There are other techniques as well –
Cluster-Based Over Sampling – In this case, the K-means clustering algorithm is independently applied to minority and majority class instances. This is to identify clusters in the dataset. Subsequently, each cluster is oversampled such that all clusters of the same class have an equal number of instances and all classes have the same size
Synthetic Minority Over-sampling Technique (SMOTE) – A subset of data is taken from the minority class as an example and then new synthetic similar instances are created which are then added to the original dataset. This technique is good for Numerical data points.
46. What is the significance of Gamma and Regularization in SVM?
The gamma defines influence. Low values mean ‘far’ and high values mean ‘close’. If gamma is too large, the radius of the area of influence of the support vectors only includes the support vector itself and no amount of regularization with C will be able to prevent overfitting. If gamma is very small, the model is too constrained and cannot capture the complexity of the data.
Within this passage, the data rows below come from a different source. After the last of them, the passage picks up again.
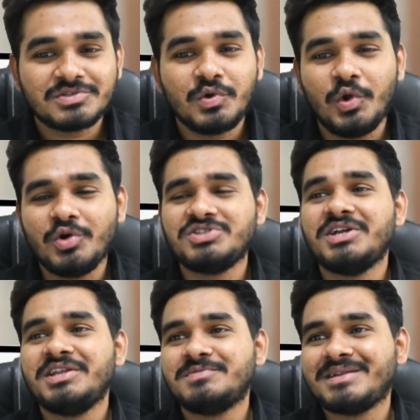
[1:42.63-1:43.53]
Notion
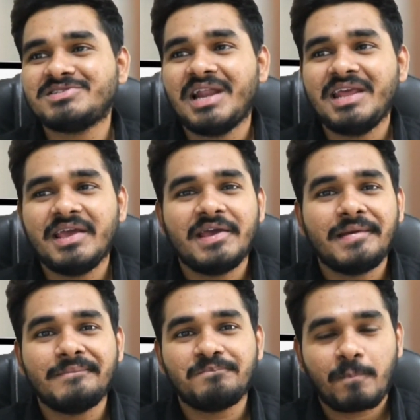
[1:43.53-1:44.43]
is
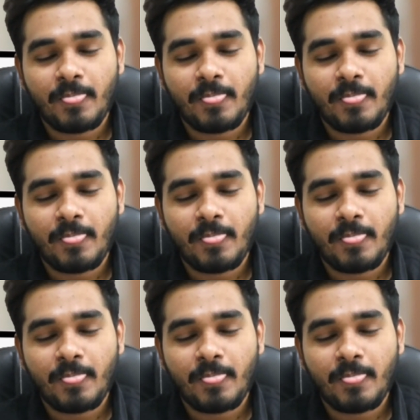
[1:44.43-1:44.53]
personallyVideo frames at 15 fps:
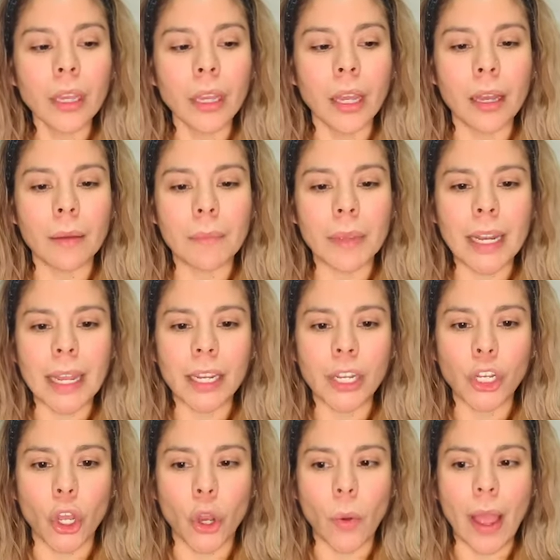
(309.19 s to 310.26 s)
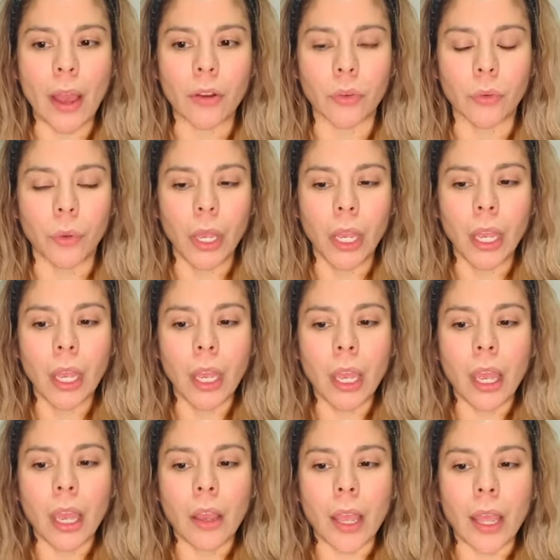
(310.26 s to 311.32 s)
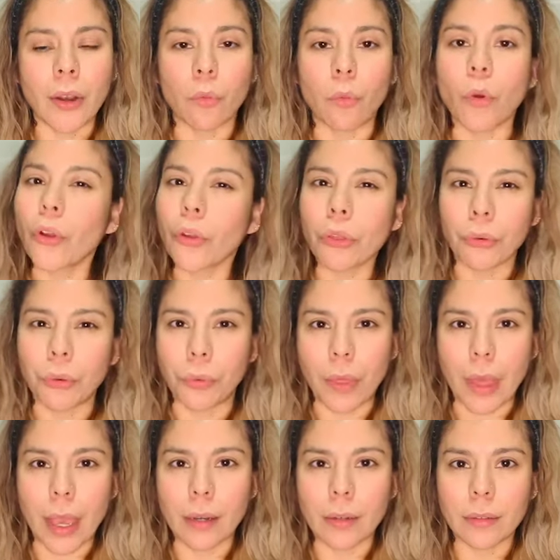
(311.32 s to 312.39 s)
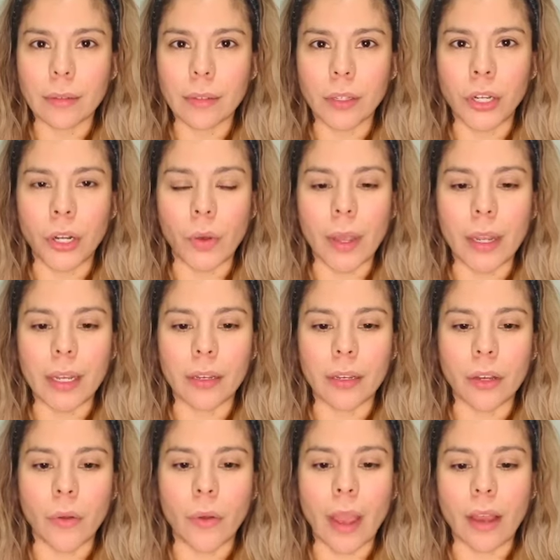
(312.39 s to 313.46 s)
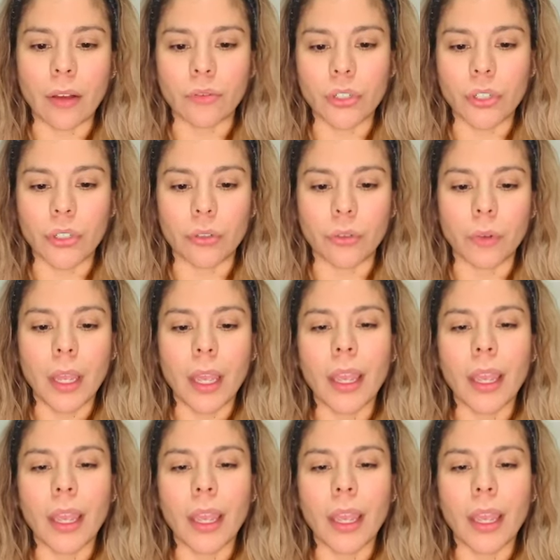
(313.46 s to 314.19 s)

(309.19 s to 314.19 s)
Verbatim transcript: Um, and I didn't know how to, how to work through that you know, I didn't know how to.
The regularization parameter (lambda) serves as a degree of importance that is given to miss-classifications. This can be used to draw the tradeoff with OverFitting.
47. Define ROC curve work
The graphical representation of the contrast between true positive rates and the false positive rate at various thresholds is known as the ROC curve. It is used as a proxy for the trade-off between true positives the false positives.
48. What is the difference between a generative and discriminative model?
A generative model learns the different categories of data. On the other hand, a discriminative model will only learn the distinctions between different categories of data. Discriminative models perform much better than generative models when it comes to classification tasks.
49. What are the mesh grid () method and the contour () method? State some uses of both.
The mesh grid( ) function in NumPy takes two arguments as input: range of x-values in the grid, and range of y-values in the grid whereas the mesh grid needs to be built before the contour( ) function in matplotlib is used which takes in many inputs: x-values, y-values, fitting curve (contour line) to be plotted in the grid, colors, etc.
50. Write a simple code to binarize data.
Conversion of data into binary values based on a certain threshold is known as binarizing of data. Values below the threshold are set to 0 and those above the threshold are set to 1 which is useful for feature engineering.
Code:
from sklearn.preprocessing import Binarizer
import pandas
import numpy
names_list = [‘Alaska’, ‘Pratyush’, ‘Pierce’, ‘Sandra’, ‘Soundarya’, ‘Meredith’, ‘Richard’, ‘Jackson’, ‘Tom’,’Joe’]
data_frame = pandas.read_csv(url, names=names_list)
array = dataframe.values
# Splitting the array into input and output
A = array [: 0:7]
B = array [:7]
binarizer = Binarizer(threshold=0.0). fit(X)
binaryA = binarizer.transform(A)
numpy.set_printoptions(precision=5)
print (binaryA [0:7:])
The mesh grid () function is used to create a grid using 1-D arrays of x-axis inputs and y-axis inputs to represent the matrix indexing. Contour () is used to draw filled contours using the given x-axis inputs, y-axis inputs, contour line, colors, etc.